Our plan was to leave at 4:30 AM and drive to the rock to arrive about 7 and quickly do it. Andee from the Hope For the Blind Foundation had arranged for a permit from the tourist office for Erik to climb the rock (but none specific for us without Erik). Our driver was not there at 4:30 or at 5. We called Dr. Samaila and finally heard he was on his way, but then he had to stop to pray.

We did not leave Zaria until after 6. Then when we got to the place where we start to walk in (about a mile hike) to the climb we were stopped by "police" with homemade whittled rifle buts with metal tubes and triggers that looked like they might work and twisted wire hand cuffs that looked like they would hurt. One was very loud with comically large lips, a ripped tee shirt and smelled strongly of alcohol (at 9 AM). After a lot of argument and a $40 bribe and 45 minutes later we went to climb.

It turned out to be harder than we expected widely spaced bolts on slab climbing leading to a steep/blank section where they had a bolt ladder. Above that were tiny, drilled holds for hooking (a type of aid climbing) and no more bolts. They must have run out of bolts. We did not have any hooks. Timmy (our hero) led two very hard insecure sections with no protection on dirty thin steep slab and found no top bolts or anchor. He braced himself and also fixed our haul line to help me and Matt (who climbed with us) get up. We made the summit and found a plaque of the first helicopter landing on the summit in 2008. We had a huge crowd of kids gather at the base who were screaming as we rappelled down.
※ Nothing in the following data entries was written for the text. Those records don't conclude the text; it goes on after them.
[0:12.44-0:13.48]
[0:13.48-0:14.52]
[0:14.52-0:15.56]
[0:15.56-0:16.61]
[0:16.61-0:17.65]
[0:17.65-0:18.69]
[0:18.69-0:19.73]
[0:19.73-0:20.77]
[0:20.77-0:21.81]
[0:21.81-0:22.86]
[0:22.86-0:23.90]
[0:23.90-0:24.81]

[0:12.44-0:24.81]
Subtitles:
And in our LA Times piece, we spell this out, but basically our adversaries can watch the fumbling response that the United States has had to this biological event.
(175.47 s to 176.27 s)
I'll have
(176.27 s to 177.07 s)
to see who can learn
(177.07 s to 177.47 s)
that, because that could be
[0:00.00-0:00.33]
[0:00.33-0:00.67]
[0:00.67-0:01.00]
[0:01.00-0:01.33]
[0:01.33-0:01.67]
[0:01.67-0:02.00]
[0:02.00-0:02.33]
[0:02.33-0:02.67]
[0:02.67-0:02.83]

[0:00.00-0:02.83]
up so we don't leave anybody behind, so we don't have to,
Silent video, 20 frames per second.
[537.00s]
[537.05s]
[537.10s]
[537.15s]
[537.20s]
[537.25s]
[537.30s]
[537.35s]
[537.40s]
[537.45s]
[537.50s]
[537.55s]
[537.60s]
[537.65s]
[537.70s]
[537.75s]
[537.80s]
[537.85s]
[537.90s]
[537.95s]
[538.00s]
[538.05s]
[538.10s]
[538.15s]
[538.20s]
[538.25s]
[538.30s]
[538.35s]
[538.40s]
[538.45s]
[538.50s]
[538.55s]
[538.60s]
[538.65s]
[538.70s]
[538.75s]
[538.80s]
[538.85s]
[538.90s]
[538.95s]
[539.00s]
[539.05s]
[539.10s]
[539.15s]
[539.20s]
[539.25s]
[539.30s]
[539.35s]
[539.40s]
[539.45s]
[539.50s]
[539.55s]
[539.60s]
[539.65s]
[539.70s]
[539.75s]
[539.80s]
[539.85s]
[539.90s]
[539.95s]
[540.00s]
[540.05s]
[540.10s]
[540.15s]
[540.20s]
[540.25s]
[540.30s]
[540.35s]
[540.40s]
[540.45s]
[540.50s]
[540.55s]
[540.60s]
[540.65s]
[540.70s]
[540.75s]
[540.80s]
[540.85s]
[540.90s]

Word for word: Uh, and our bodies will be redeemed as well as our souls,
We also found uniformed police with real machine guns, along with local chief, the Muslim Emir, District Commissioner and several others waiting for us (BRIBES!!!). Because of the delays we were now desperately late for our flight. Fortunately Dr. Samaila and two other docs from the department had come to see us off and I gave Dr. Samaila money for bribes and she went to negotiate while we headed for the airport. We also bribed the local chief and he agreed to remove the curse from us—but he insisted on passing it on to our first born child—sorry Sara, be careful! Then we hit a traffic jam. Timmy got out of our hospital van and we hired a motorcycle to rush him to the airport to check in. I passed the bottleneck, two cars had bumped and the drivers were fighting leaving their vehicles blocking the road. We barely caught our flight, avoided overweight charges (another bribe) and flew to Ghana to work with James for a day.

There is much we can do to improve eye care in Nigeria. As a start, we need to give subspecialty (moran/tilganga) fellowships and also send a couple of nurses for training. But it all takes time, money, and devotion...all of which are in short supply.